Understand Before Being Understood

I haven’t blogged in a bit because I needed to stay silent and try to understand.  There have been so many things happen this year in such a short period of time.  These things have all happened so far in 2020,  a presidential impeachment,  Australian bush fires, the death of Kobe Bryant,  royalty ditching their royal duties (Harry and Meghan), the United Kingdom withdrew from the European Union, the summer Olympics are postponed, a worldwide pandemic occurs and George Floyd is murdered by police officers.  This is a lot to take in.

There are so many things swirling in my brain as I try to make sense and understand what is happening in my day to day life.  The news and social media are no help to any of us as the news they report or post is so slighted that it appears everyone is out for shock value or to get a rise in others.  Truth is not the purpose in these settings.

Things that seemed normal were no longer normal.  Things were moving at a beautiful pace for me and now day by day another thing impacted my life.  I don’t speak of my political opinions because those views can’t be seen in a fair light anymore.  I see others fiercely fight for what they think is right and I find it better to sit and listen.  I will say that I always lean on the side of what Jesus taught us about being kind, patient and understanding recognizing we are all children of God.  NO EXCEPTIONS!  No color, no ethnicity, no sex, no anything excludes us from being God’s child.

The first thing we must all realize is we are conditioned by our experiences.  What I mean is every single person walks a different walk.  Because of that walk, you have different opinions and views of what is right and wrong.  There are three sides to every event; what you see, what I see and what really happened.  My mind will jump to conclusions because of what I know from my walk.  I want to show you an example of the minds of two five year old white kids.

When I was five years old my family took a vacation to Charleston, South Carolina.  This was in the early ’70s when times were not very social friendly.  I walked down  the streets holding my mother’s hand as a older African American woman looked down on me and frowned with a very disturbing face.  It almost stopped me in my tracks as a mere child.  After the woman passed I said to my mom, “Why did that lady look at me like that?”  My mom’s only response was , “They don’t like us.”  What did that mean?  I carried this for about 50 years never forgetting that woman.

A few years back my husband and I were planning to take a vacation and I asked him if he would mind going to Charleston because there was so much history there.  My husband being the giving man and history buff  said he would like to go.  I never mentioned to him that I needed to go back to understand what happened on that day long, long ago.

We arrived in Charleston a few months later as planned.  We had a full itinerary of things to do and see.  As we walked one day in Charleston I was stopped dead in my tracks.  Something came over me that made me stop and take a deep breath.  I had a flash back to the day in the ’70s.  I turned around and my husband and I were standing in front of the Old Slave Mart Museum.  This was no coincidence.  This was God helping me understand.

http://www.oldslavemartmuseum.com/

Please take a moment to look at this website.

God stopped me there to go into that particular museum.
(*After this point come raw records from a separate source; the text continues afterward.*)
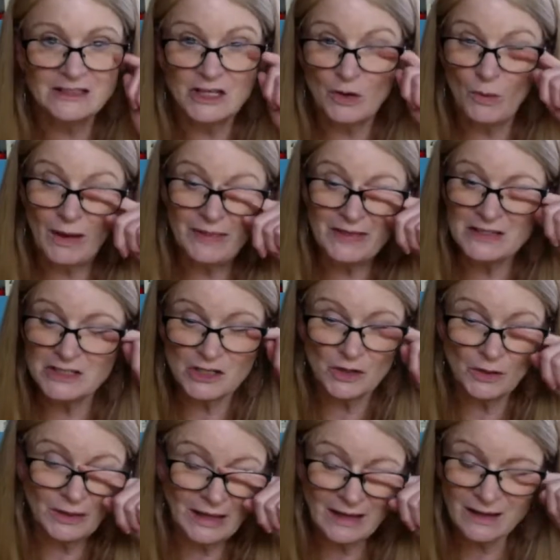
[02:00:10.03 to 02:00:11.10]
Do you want the
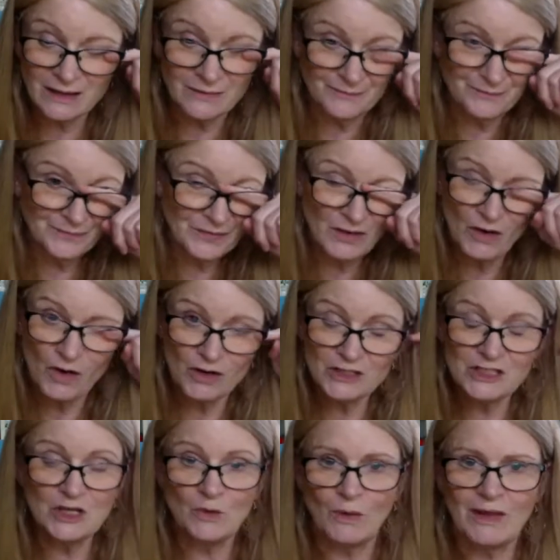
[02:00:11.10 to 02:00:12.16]
tunic or
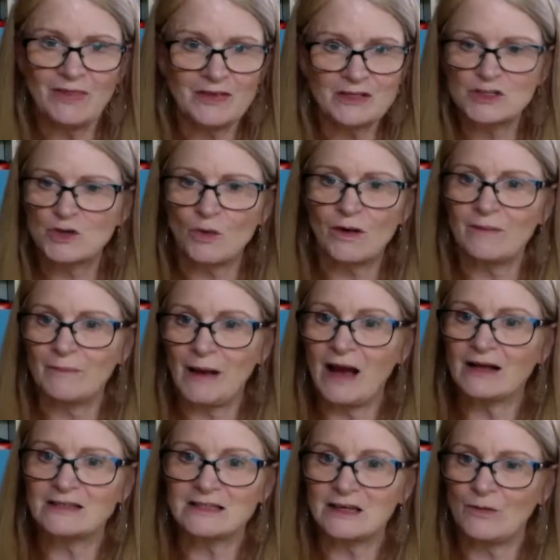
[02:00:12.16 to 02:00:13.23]
do you want the short
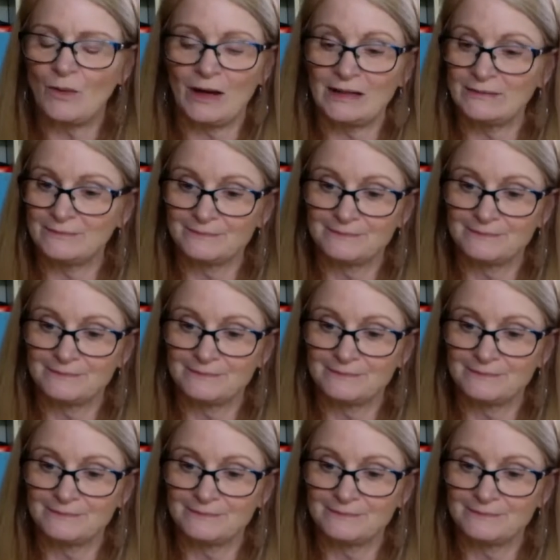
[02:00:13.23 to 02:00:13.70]
boxy one?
My husband and I walked through the museum, looked at every picture and artifact.  We read each placard telling the history of the slave markets and the selling of humans. Recounting how families were broken up and sold by worth.  It told when a slave ran from the plantation owner (master), that the slave would be hunted down and beaten for trying to have a better existence. I cried when I more understood that this group human beings were not treated as humans but as objects because of the color of their skin.  It still sickens me as I write this blog.  I will never fully understand the pain and injustice they felt.

Later that evening I told my husband why I wanted to come to Charleston and my almost 50 year old memory.  I explained to him how I wanted to be better by attempting to understand that woman’s hatred towards me.  I felt that if I returned to Charleston there may be something there that would piece things together for me.  I knew about segregation but there was something deeper eating at me about this experience.  He then told me a story.

My husband was raised in Nashville in an affluent family.  He was the last child and much younger than his brother and sisters so he was home while his siblings attended school.  He told me that when he was five years old as a white child his family had an African American maid named Hattie. This would have been in the late ’60s. He told me that he didn’t remember much about her but what he did remember was that she was kind to him and smiled a lot.  She was a part of their family to him.  He hadn’t experienced the same experience I had a five on that hot summer day in Charleston. He has a sweet childhood memory.  Two separate stories from two separate five year olds.  They are night and day opposite from each other.  I felt God so strongly as my husband spoke and told his story.  God was showing me to never judge by my experience but to be open to hear what others have experienced.

There are so many hot topics today that inflame and ignite people.  I would ask you to please know that your experiences are only one view of the world and the people in it.  Jesus taught us to listen and to heal others.  He never taught us to force our ideas onto others but to be gentle.

1 Corinthians 1:10,

 “I appeal to you, brothers and sisters, in the name of our Lord Jesus Christ, that all of you agree with one another in what you say and that there be no divisions among you, but that you be perfectly united in mind and thought.”